> What the exercise asks:
Once the line with "[0:02.00-0:03.00]" is found, write it out along with every line after it, exactly, up to the last line of the entries below. Exclude pictures.

> Saved entries:
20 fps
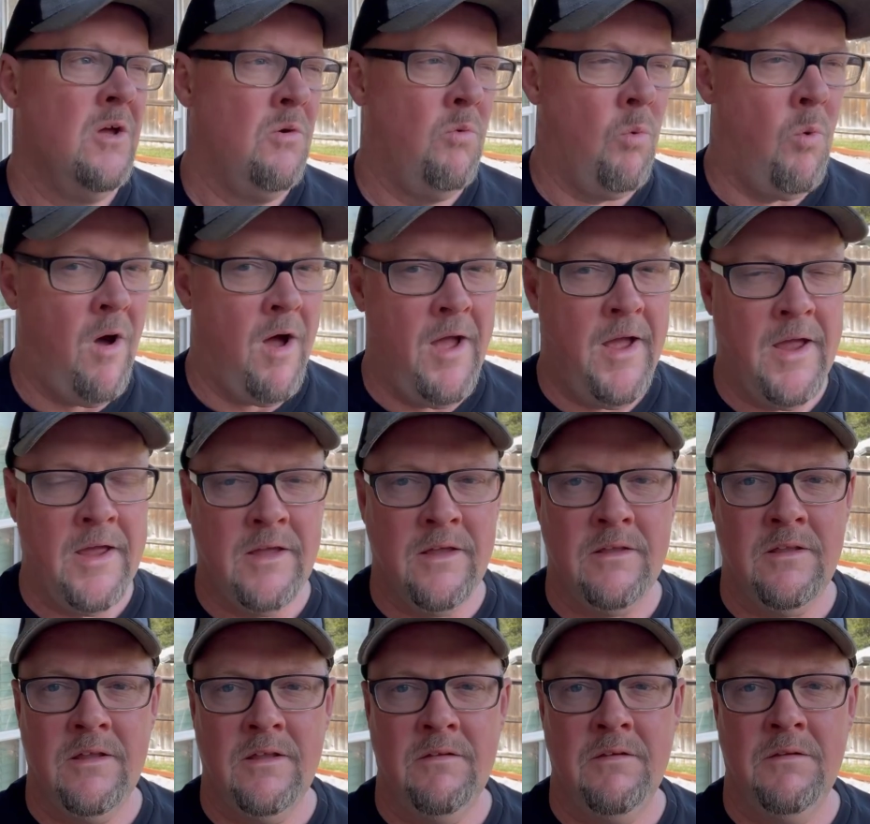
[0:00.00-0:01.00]

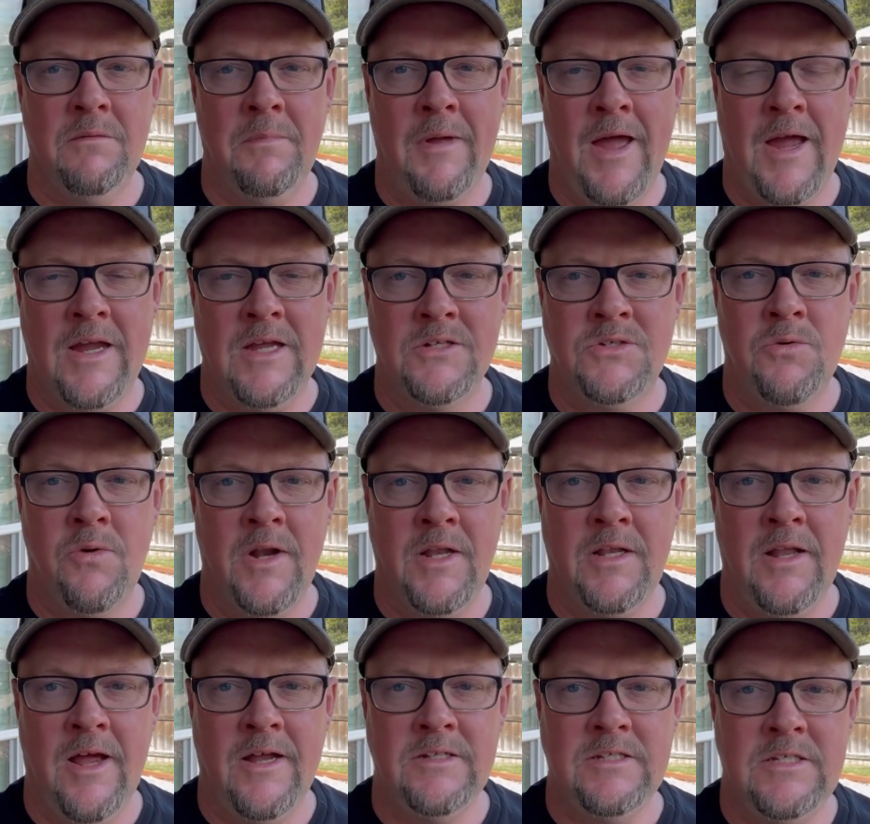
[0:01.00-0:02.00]
why back in
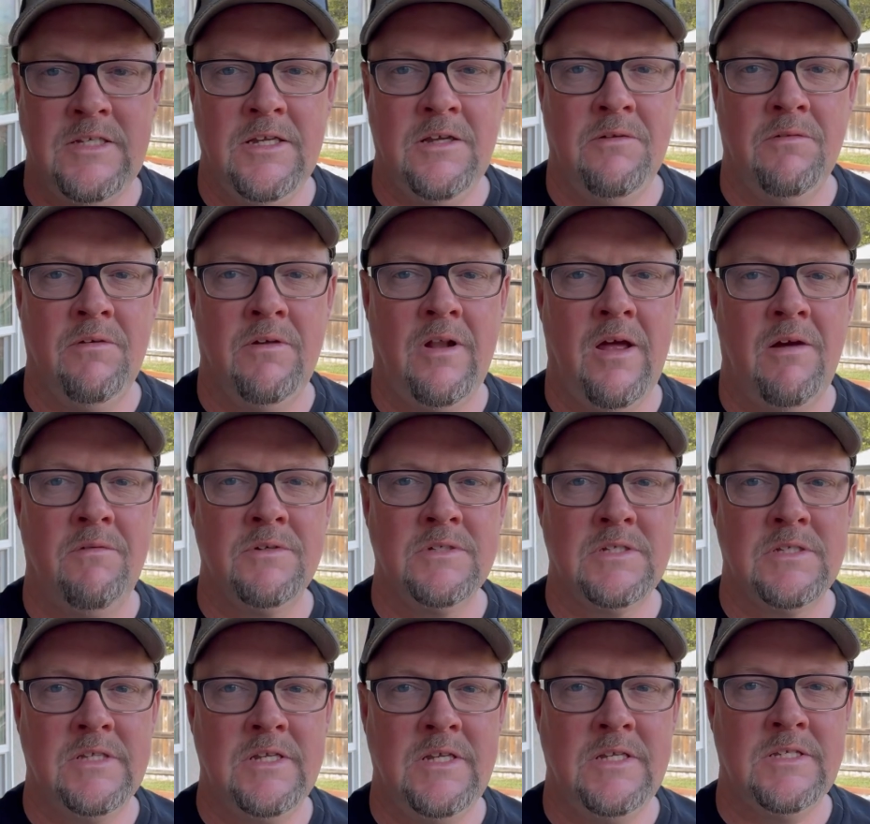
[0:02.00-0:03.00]
2019 when I was
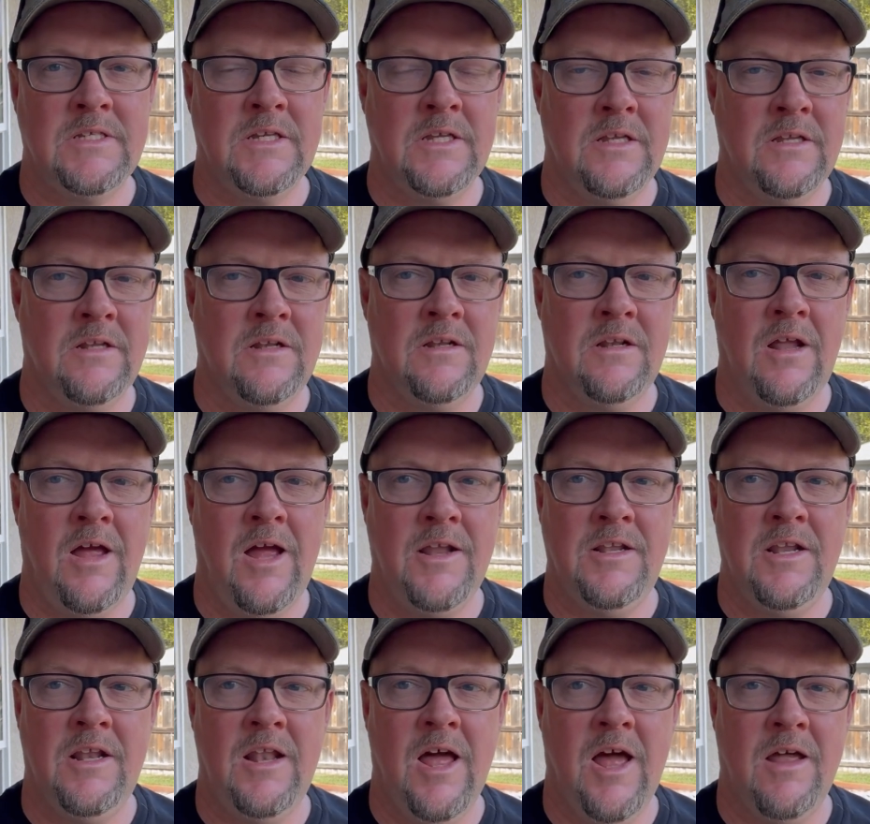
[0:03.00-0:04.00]
leasing, I
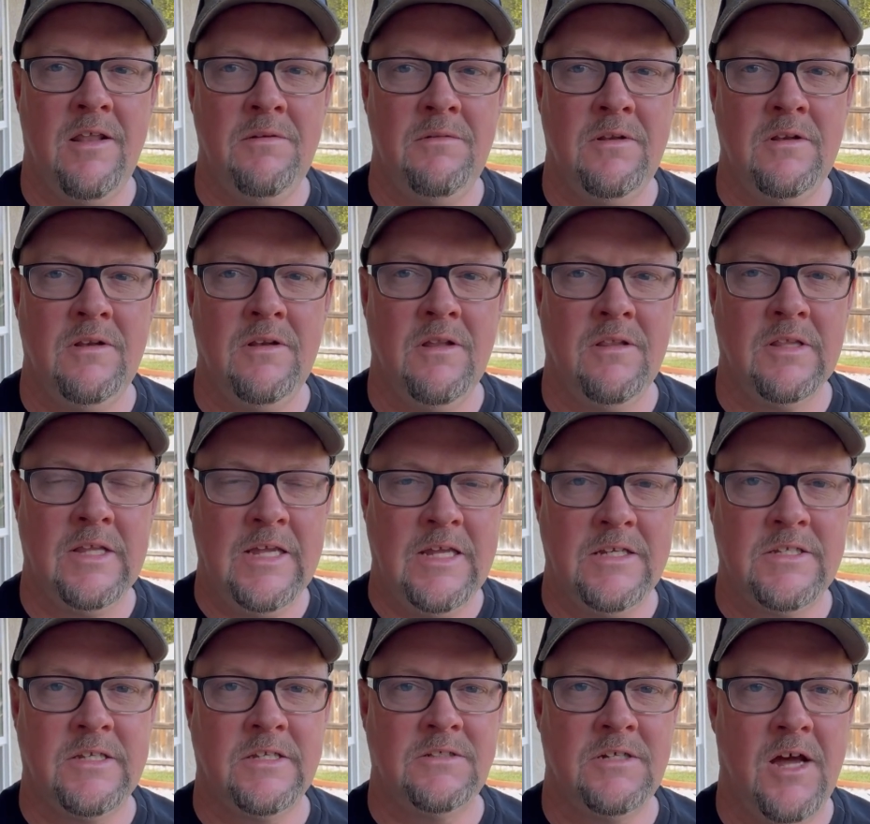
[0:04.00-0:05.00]
did not
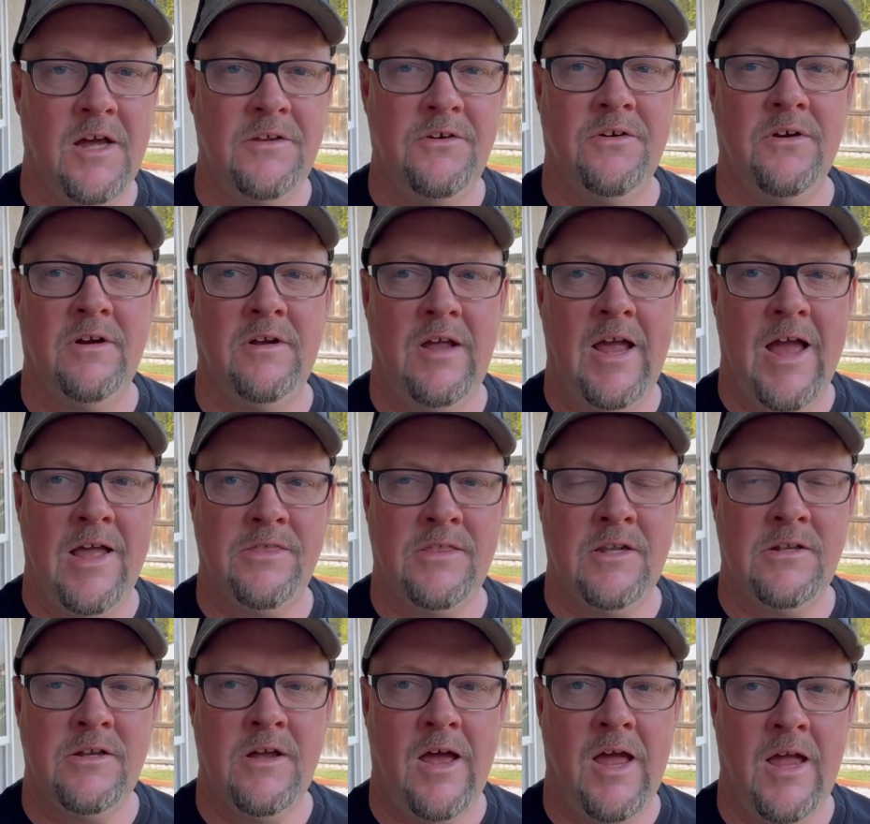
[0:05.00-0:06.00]
lease a Tundra at the
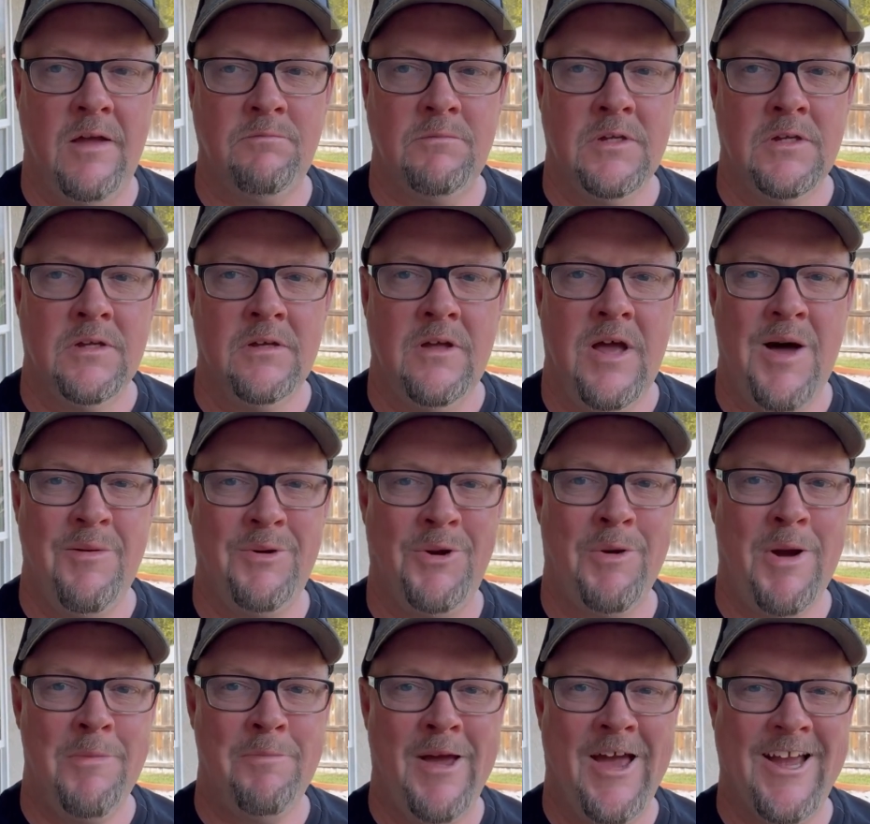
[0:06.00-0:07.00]
time. I'll be
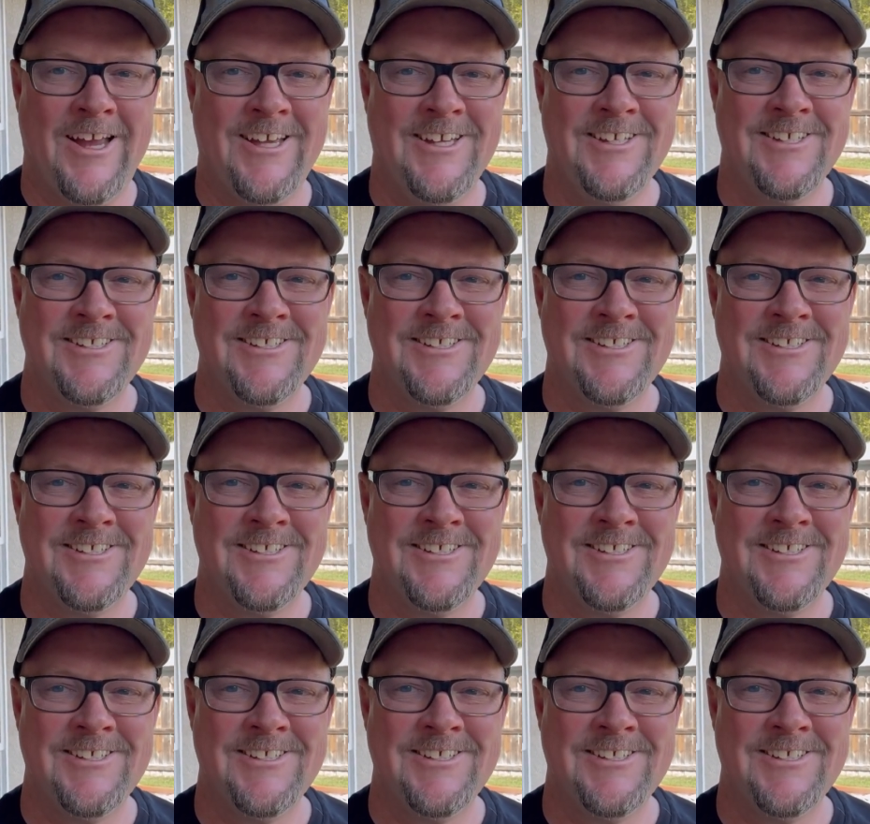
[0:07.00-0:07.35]
right back.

> Written answer:
[0:02.00-0:03.00]
2019 when I was
[0:03.00-0:04.00]
leasing, I
[0:04.00-0:05.00]
did not
[0:05.00-0:06.00]
lease a Tundra at the
[0:06.00-0:07.00]
time. I'll be
[0:07.00-0:07.35]
right back.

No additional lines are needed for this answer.